Setup Guide for Running Benchmark on WatGPU
Prerequisites
- Access to WATGPU cluster (UWaterloo CS department)
Installation Guide
1. Connect to WATGPU Server
ssh <your_username>@watgpu.cs.uwaterloo.ca
Note: Replace
<your_username>with your UWaterloo username.
2. Clone the Repository
# Navigate to home directory (REQUIRED - must be in HOME directory)
cd ~
# Clone the repository
git clone https://github.com/Blood-Glucose-Control/nocturnal-hypo-gly-prob-forecast.git
3. Set Up Python Environment
# Enter project directory
cd nocturnal-hypo-gly-prob-forecast
# Create virtual environment with Python 3.11
python3.11 -m venv .noctprob-venv
# Activate the virtual environment
source .noctprob-venv/bin/activate
Note: The server comes with a base conda environment that includes Python 3.11.
4. Install Dependencies
# Install required packages
pip install -r requirements.txt
# Install the project package in development mode
pip install -e .
Job Submission Guidelines
⚠️ IMPORTANT: Server Usage Policy
- **NEVER RUN SCRIPTS DIRECTLY ON THE WATGPU LOGIN SERVER**
- The login server is for job submission only
- All script execution must use `sbatch`
- Reference: [How to submit a job](https://watgpu.cs.uwaterloo.ca/slurm.html)
Project Structure
All scripts are located at ~/nocturnal-hypo-gly-prob-forecast/scripts/watgpu_slurm/:
Key files:proper resource allocation
Job Submission Process
1. Configure job.sh
Resource and YAML Configuration:
declare -A job_specs=(
["0_naive_05min.yaml"]="1 4 02:00:00"
["0_naive_15min.yaml"]="1 3 02:00:00"
)
Format:
[yaml_file]="cores memory(GB) time(HH:MM:SS)"Note: Queue time limit is 7 days maximum
Email Notification:
email="your.email@example.com"
Run Description:
description="This run evaluates the impact of removing exogenous variables (IOB and COB)

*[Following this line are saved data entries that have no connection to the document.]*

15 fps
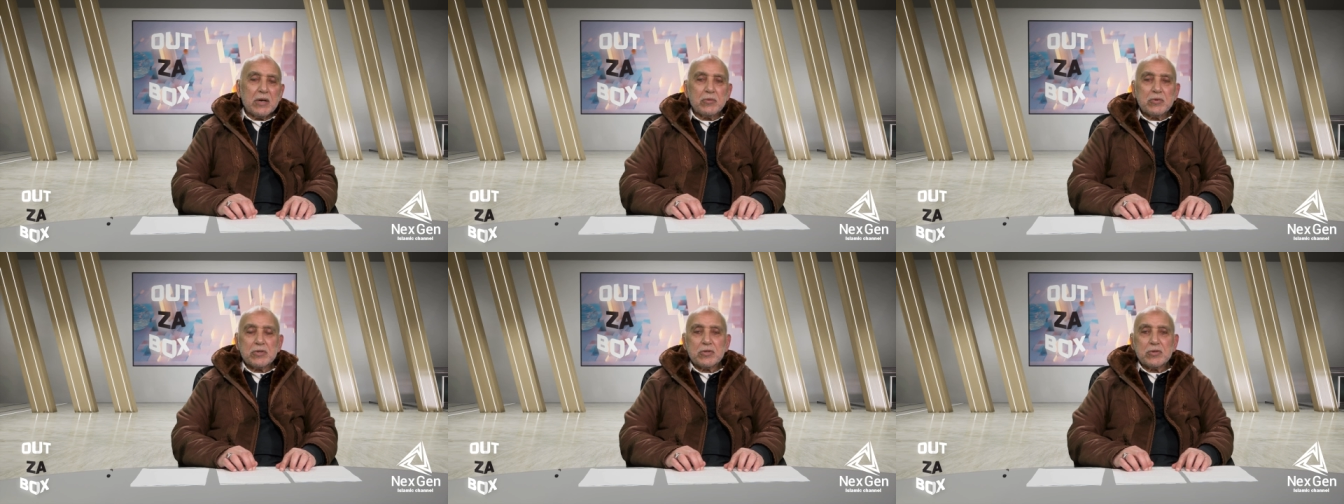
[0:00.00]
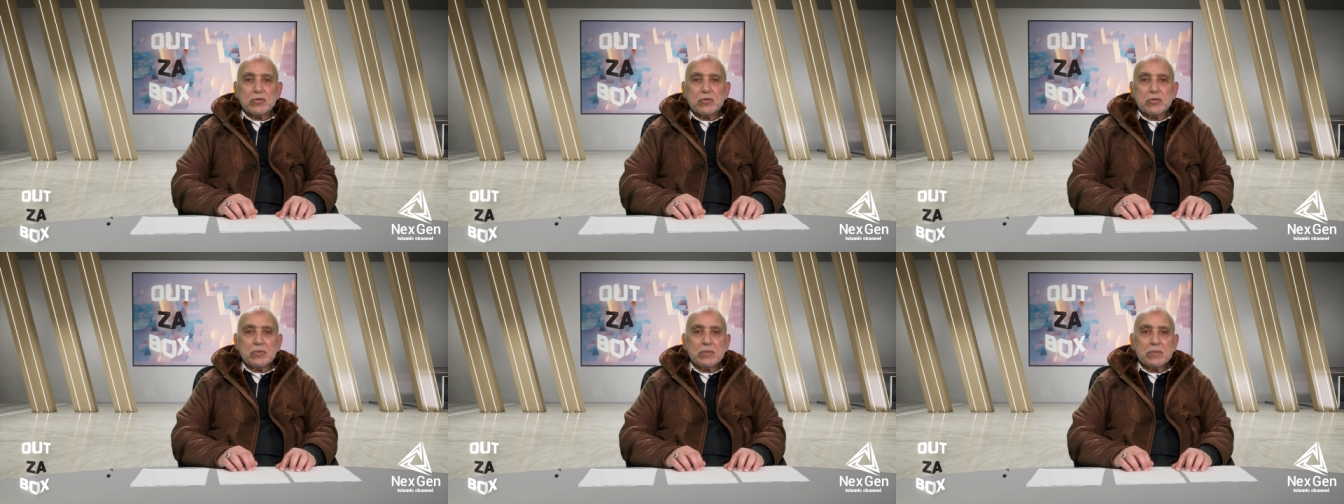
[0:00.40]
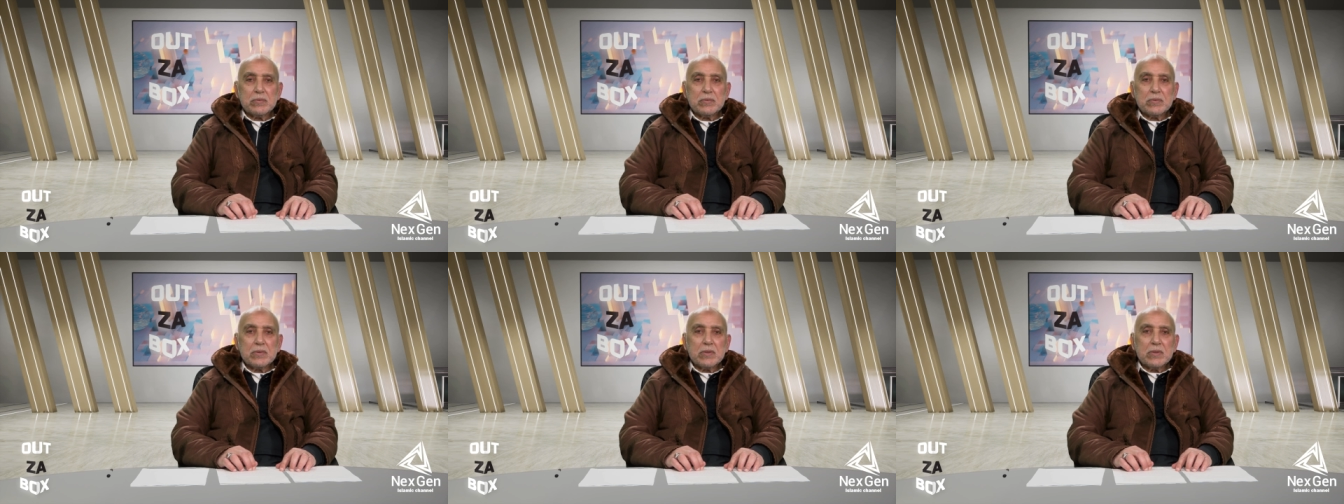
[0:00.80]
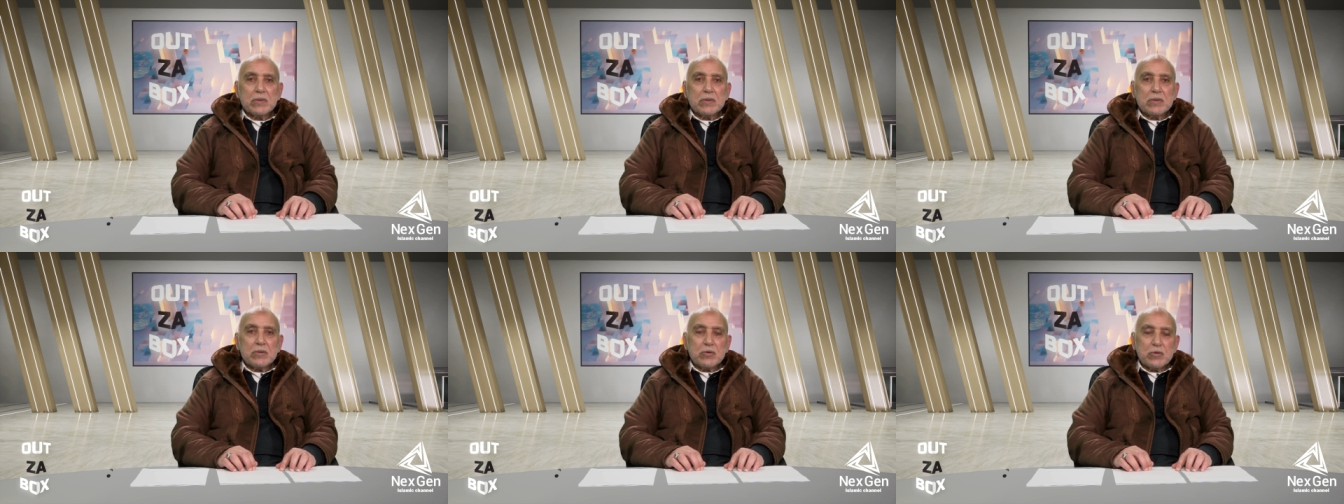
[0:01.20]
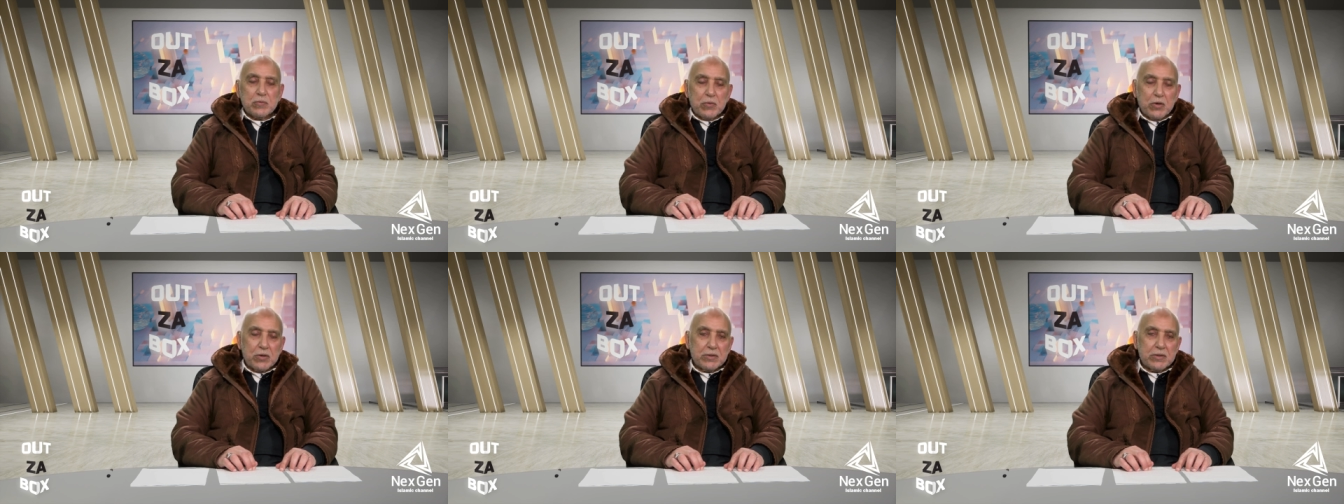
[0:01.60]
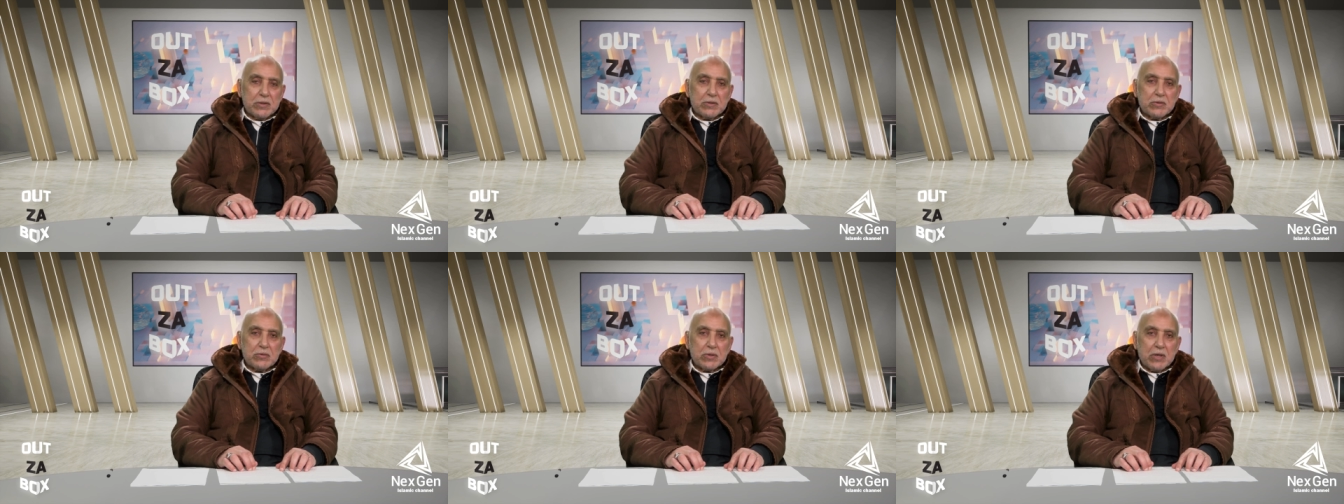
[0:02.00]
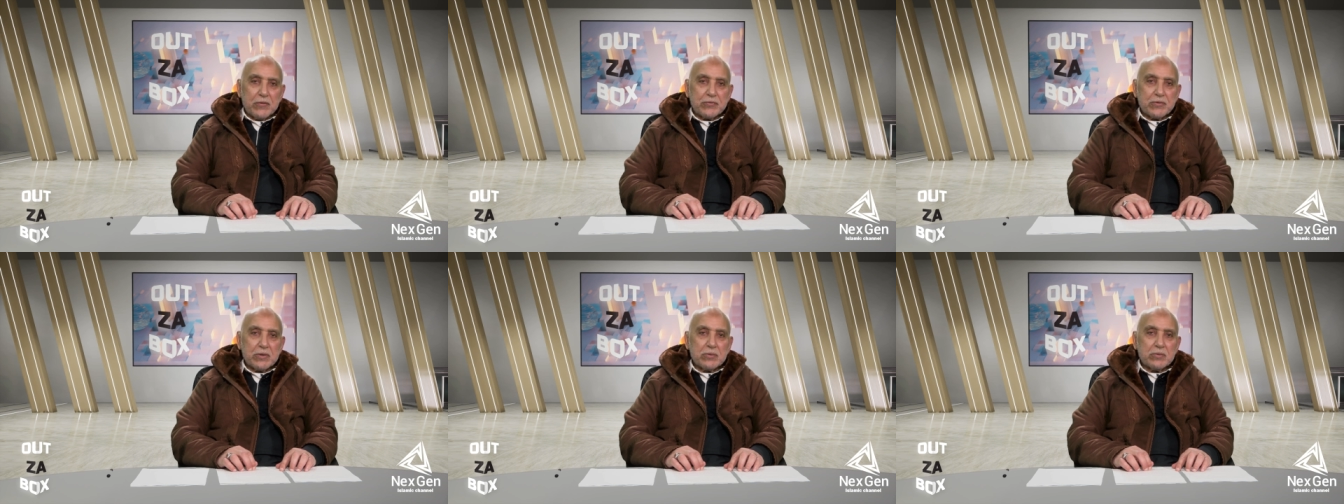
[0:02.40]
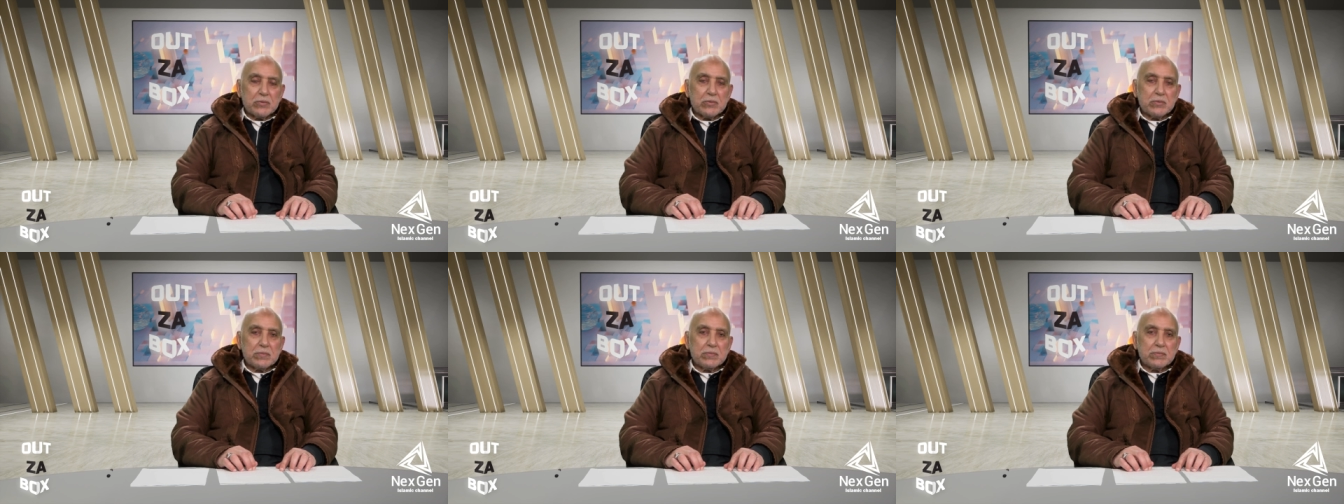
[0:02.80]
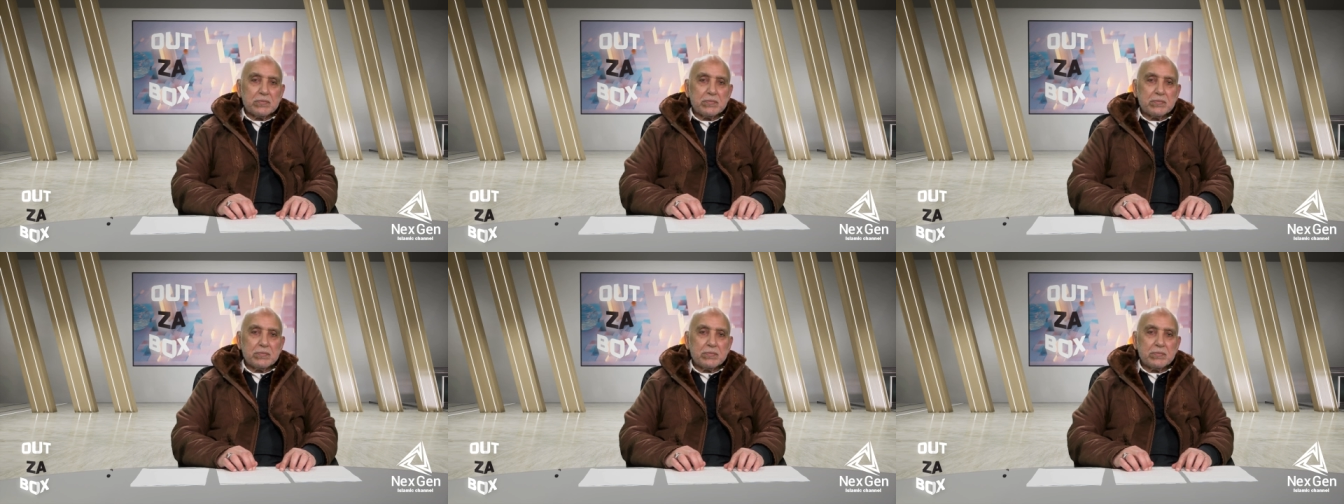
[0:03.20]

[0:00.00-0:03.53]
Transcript: I wish you good morning, good afternoon,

to determine if there is any performance degradation compared to baseline."
Add a clear explanation of:
- The purpose of this run
- Why you're running this experiment
- Key changes from previous runs
2. Submit the Job
cd ~/nocturnal-hypo-gly-prob-forecast/scripts/watgpu/
bash batch.sh
Submitted batch job 12345)
Results Location
Log Files:
- Located in `scripts/watgpu/`
- `JOB<jobid>.out`: Standard output
- `JOB<jobid>.err`: Error messages
Results Directory:
Check results/processed/ for a timestamped folder containing:
- Configuration details
- Performance metrics from different scorers
- Folder name includes run timestamp
SLURM Reference Guide
Resource Monitoring
CPU Status:
sinfo -o "%C"
- A: Allocated (in use)
- I: Idle (available)
- O: Other (down/maintenance)
- T: Total CPUs
GPU Status:
sinfo -o "%n %G"
Memory Status:
sinfo -o "%n %m"
Job Management
View Your Jobs:
# Basic job status
squeue -u $USER
# Detailed job information
squeue -o "%.18i %.9P %.15j %.8u %.2t %.10M %.6D %C %.6m" | grep $USER
Shows: JobID, Partition, JobName, User, State, Time, Nodes, CPUs, Memory
Control Jobs:
# Cancel a specific job
scancel <jobid>
# Cancel all your jobs
scancel -u $USER